[Column] A tale of two film libraries

Posted on : 2007-07-03 16:55 KST Modified on : 2019-10-19 20:29 KST
By Stephen Cremin, Screen International

Film libraries are some of my favorite places. The British Film Institute (BFI) National Library in London is probably the world’s largest with over 50,000 books on the film and television industries in addition to extensive collections of historical film magazines, press clippings, stills, festival catalogues and scripts.

Founded in 1934 as a ‘‘clearing house for information on all matters affecting the production, exhibition and distribution of films ... at home and abroad,’’ the BFI National Library has relocated at least five times in the past 70 years to better accommodate its growing collection and maintain public access.

After graduating from university in 1992, I spent five years researching Asian film in its reading room. The library was full of esoteric characters. Every Monday, there’d be a race for the weekly issue of Variety to read the latest film reviews. On busy days, you had to join a waiting list just to enter.

Before the world wide web, the BFI National Library maintained the world’s largest film database. Initially cross-referenced on physical index cards going back to the 1930s, the data was typed into an in-house computer database in the 1980s. Public access was made available through terminals in the library’s reading room.

Held back by bureaucracy and fear, the BFI missed opportunities to take its database online to the wider public in the 1990s. In contrast to the Internet Movie Database’s (IMDb) distributed approach, data is compiled by a knowledgeable and meticulous in-house team that maintain its quality. Until about 2002, it was still probably the world’s best film database.

In 1996, I spent four weeks in Seocho-gu, within walking distance of the Korean Film Archive (KFA) and its reading room. I was shocked to see circles of video monitors where anybody could view movies for free from unlocked cabinets of VHS tapes. In London, viewing was strictly by appointment only, in basement rooms and billed by the hour.

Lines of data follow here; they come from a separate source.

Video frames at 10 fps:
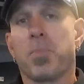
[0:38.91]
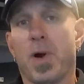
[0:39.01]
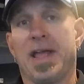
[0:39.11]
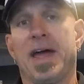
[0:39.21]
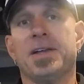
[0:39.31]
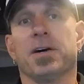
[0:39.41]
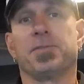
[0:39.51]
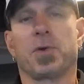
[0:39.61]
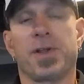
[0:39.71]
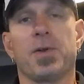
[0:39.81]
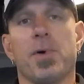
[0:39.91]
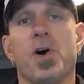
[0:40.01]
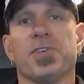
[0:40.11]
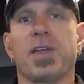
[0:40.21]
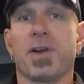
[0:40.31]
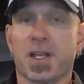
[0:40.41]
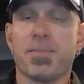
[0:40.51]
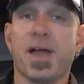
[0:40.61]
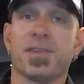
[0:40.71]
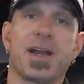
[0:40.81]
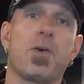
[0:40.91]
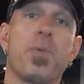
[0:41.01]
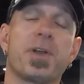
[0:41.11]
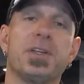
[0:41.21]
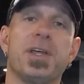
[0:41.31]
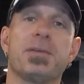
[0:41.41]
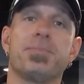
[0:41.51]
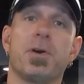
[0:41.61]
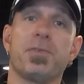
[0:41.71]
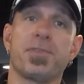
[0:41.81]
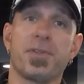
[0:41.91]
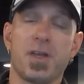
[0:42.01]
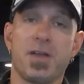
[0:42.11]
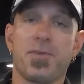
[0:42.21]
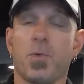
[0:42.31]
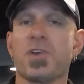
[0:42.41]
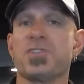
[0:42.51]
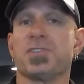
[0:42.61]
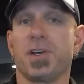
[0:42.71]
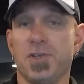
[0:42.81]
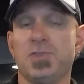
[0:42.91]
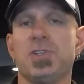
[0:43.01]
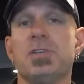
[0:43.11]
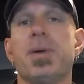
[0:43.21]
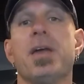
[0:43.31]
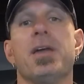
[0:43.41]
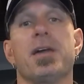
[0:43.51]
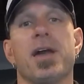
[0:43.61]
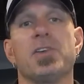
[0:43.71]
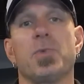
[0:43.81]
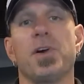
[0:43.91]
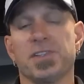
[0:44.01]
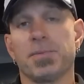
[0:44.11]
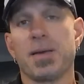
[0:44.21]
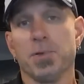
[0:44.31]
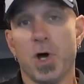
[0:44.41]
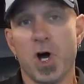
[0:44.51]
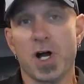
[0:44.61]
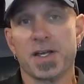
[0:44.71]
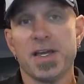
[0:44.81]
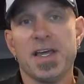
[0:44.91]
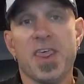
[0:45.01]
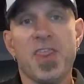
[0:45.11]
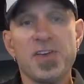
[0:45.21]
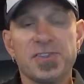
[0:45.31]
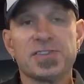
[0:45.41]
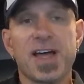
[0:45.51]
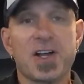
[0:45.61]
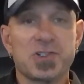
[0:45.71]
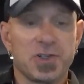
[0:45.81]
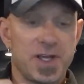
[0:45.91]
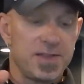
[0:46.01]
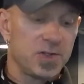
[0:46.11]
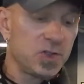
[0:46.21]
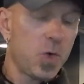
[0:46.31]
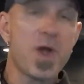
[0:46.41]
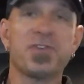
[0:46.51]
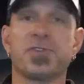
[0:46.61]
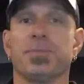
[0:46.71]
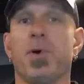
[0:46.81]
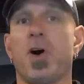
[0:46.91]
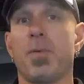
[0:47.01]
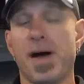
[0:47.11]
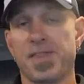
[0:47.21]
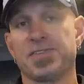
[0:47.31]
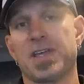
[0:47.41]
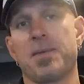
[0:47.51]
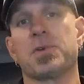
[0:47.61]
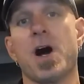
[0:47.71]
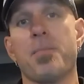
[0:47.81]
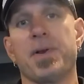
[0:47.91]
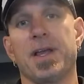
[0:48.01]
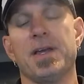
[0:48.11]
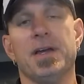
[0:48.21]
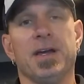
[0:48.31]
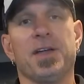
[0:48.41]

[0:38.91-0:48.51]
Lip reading: brand of Tornado Balls I'd recommend, and I will put a link both if you're watching this on YouTube as well as in my blog. This is actually the Twister Ball by the same company.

It had never occurred to me how perverse it was that you could spend days reading about a specific film in the BFI National Library but never easily experience it at first hand. It’s as if there is an unwritten rule that there are those who are qualified to have an opinion on films and those who are only qualified to listen to those opinions.

The KFA has just relocated to an 18-billion won center in Sangam-dong with 26 viewing stations in the library’s reading room where the public can watch DVDs for free. By year’s end, the Archive plans to have 900 Korean feature films ready for digital streaming within the library in addition to 700 independent films and documentaries.

There were few people using the BFI National Library reading room this summer. May and June may be slow months as students concentrate on exams, but the decline in numbers is still striking. Film libraries and archives have lost their monopoly on the documentation of film history as the public turn to Google, IMDb and Wikipedia.

Whereas film libraries in Korea, Hong Kong and Taiwan have adapted to this shift, the BFI National Library may close to the public in 2008. Despite a membership fee system, it is no longer ‘‘economically viable’’ to keep it open in its current location. But no new home has been found. The internet didn’t retire the world’s best film library, it pulled the trigger itself.